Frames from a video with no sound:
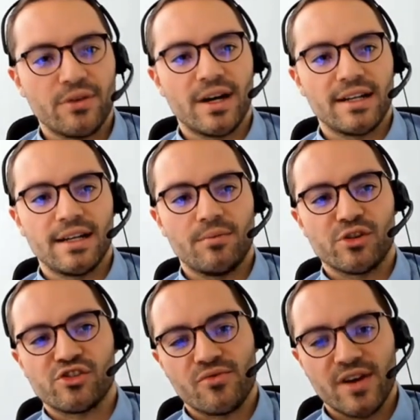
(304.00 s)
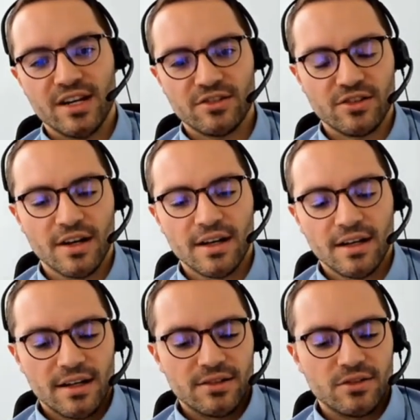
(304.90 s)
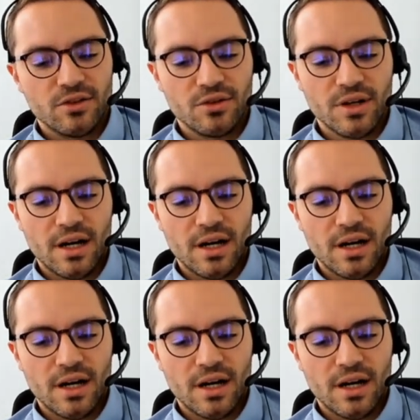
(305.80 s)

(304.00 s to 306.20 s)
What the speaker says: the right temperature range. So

--

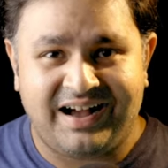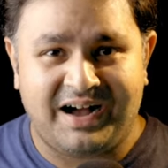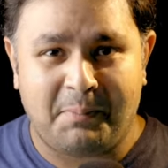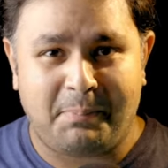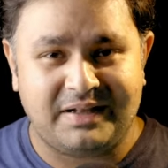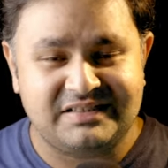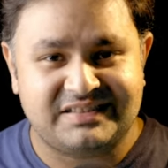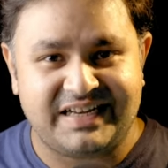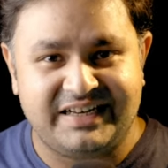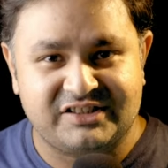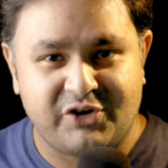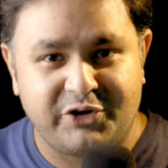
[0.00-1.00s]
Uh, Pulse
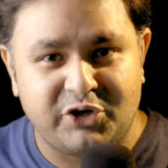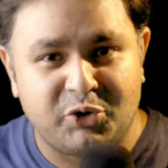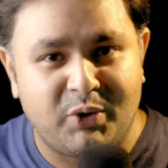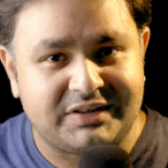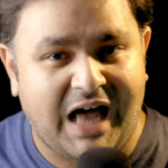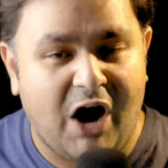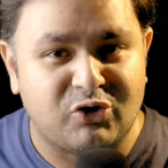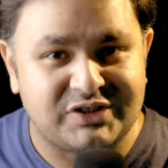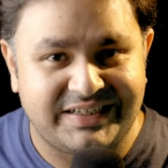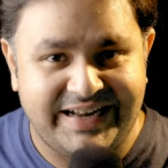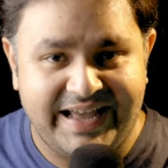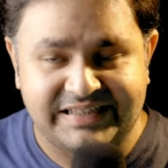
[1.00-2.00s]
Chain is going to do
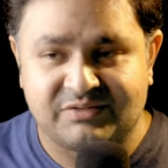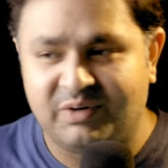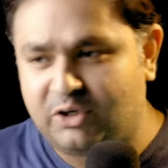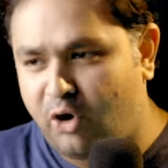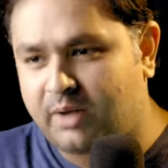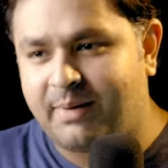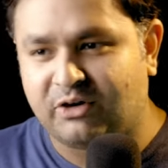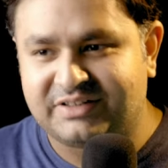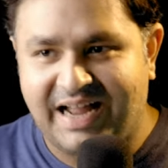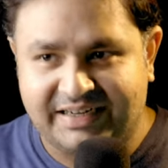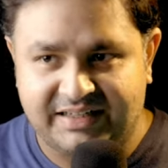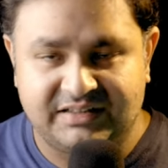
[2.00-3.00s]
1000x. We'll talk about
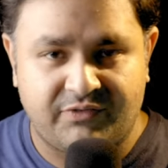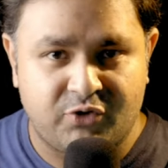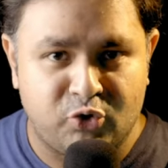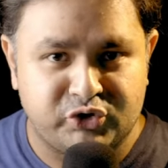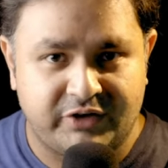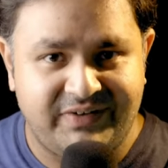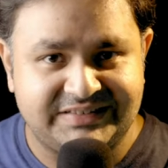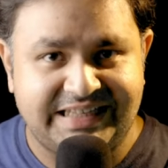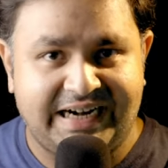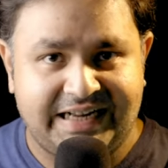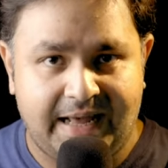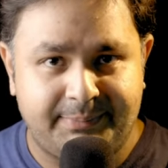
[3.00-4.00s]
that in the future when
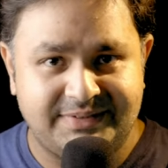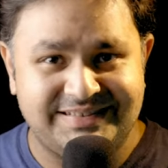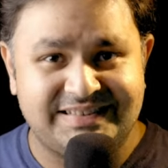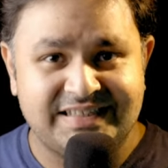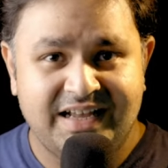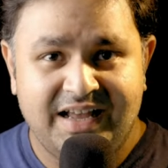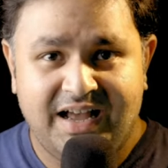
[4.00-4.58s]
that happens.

...

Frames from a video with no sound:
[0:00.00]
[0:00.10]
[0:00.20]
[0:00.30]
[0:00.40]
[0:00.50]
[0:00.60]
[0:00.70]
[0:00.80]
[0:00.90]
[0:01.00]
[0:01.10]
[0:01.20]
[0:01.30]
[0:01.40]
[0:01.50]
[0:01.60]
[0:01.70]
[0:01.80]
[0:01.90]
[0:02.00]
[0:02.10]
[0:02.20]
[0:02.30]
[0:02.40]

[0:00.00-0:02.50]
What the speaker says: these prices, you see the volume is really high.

Your objective: Each line above that carries the string "says" has to be returned.

Problem solution:
What the speaker says: the right temperature range. So
What the speaker says: these prices, you see the volume is really high.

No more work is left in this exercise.